Opinion: We must stop politicizing tragedy

When tragedy strikes, our reaction is fairly standard: gain new information about the incident, find the motive, discuss how the tragedy occurred and comfort the grieving. However, there are many who use tragedy to gain political leverage to advance their particular political goals. While understandable that new legislation requires discussion about issues our nation faces, using personal tragedy to advance political ideologies is not only taking advantage of tragedies, but it can also result in the infringement of civil liberties and even allow statist — even totalitarian — ideas or ideologies to proliferate.

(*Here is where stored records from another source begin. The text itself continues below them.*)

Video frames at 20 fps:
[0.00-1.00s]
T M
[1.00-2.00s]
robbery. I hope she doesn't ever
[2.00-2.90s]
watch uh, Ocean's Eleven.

Perhaps the most famous case in the past two decades is the Patriot Act. Shortly after 9/11, congress implemented and passed the Patriot Act. This act allowed three-letter agencies — such as the NSA or the FBI — to expand their power and ability to conduct surveillance on both foreign individuals and U.S. citizens. It has become infamous as an unconstitutional legislation that has allowed the government to domestically spy on Americans at will for over a decade. They conduct surveillance, track via GPS, and make arrests without warrants. This act was opportunistically passed just over a month after 9/11.

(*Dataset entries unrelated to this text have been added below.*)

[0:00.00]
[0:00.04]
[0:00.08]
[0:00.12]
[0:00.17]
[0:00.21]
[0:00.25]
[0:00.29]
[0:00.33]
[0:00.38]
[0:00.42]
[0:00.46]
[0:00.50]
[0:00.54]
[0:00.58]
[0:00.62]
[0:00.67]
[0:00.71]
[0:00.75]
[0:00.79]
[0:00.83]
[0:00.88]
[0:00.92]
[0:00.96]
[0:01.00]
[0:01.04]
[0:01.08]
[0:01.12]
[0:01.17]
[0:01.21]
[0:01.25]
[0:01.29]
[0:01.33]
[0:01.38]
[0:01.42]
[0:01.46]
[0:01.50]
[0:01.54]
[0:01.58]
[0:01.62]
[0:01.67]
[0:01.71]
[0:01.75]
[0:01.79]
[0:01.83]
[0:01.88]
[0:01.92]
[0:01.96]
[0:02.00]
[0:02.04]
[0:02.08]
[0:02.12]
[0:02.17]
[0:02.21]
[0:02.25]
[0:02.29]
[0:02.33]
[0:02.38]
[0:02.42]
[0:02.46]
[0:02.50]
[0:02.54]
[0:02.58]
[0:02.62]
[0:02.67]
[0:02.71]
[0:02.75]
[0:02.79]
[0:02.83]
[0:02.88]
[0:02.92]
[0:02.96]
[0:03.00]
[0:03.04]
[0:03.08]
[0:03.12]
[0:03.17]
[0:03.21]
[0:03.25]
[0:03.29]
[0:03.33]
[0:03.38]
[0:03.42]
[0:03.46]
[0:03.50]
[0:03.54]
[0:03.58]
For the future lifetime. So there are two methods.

An older case — and probably more vilified in the eyes of history — is the Reichstag fire of 1933. The budding National Socialist Party captured and convicted a communist arsonist found near the fire for burning down the Reichstag — the legislative building of Germany — and blamed it on Communists as a whole, attempting to overthrow the government. Several communist figureheads were imprisoned and executed, and Adolf Hitler used the emergency powers act — just one month into his chancellery — to acquire powers that suspended many civil liberties. This is an infamous event as it was responsible for the Nazi’s ability to concentrate power in the German government and attain ultimate, unilateral control of the government. The rest, as they say, is history.

While one can say that these events are rather rare and unlikely, we should be hesitant to consider eroding or confining what civil liberties we have due to rare or unlikely events. It is exactly these types of knee-jerk reactions that can result in the government acquiring more power than it should, and can result in some of the greatest human tragedies that have befallen mankind. Rather, we should comfort the grieving and search for more realistic solutions to preventing tragedy than over-legislating what rights others should or shouldn’t have.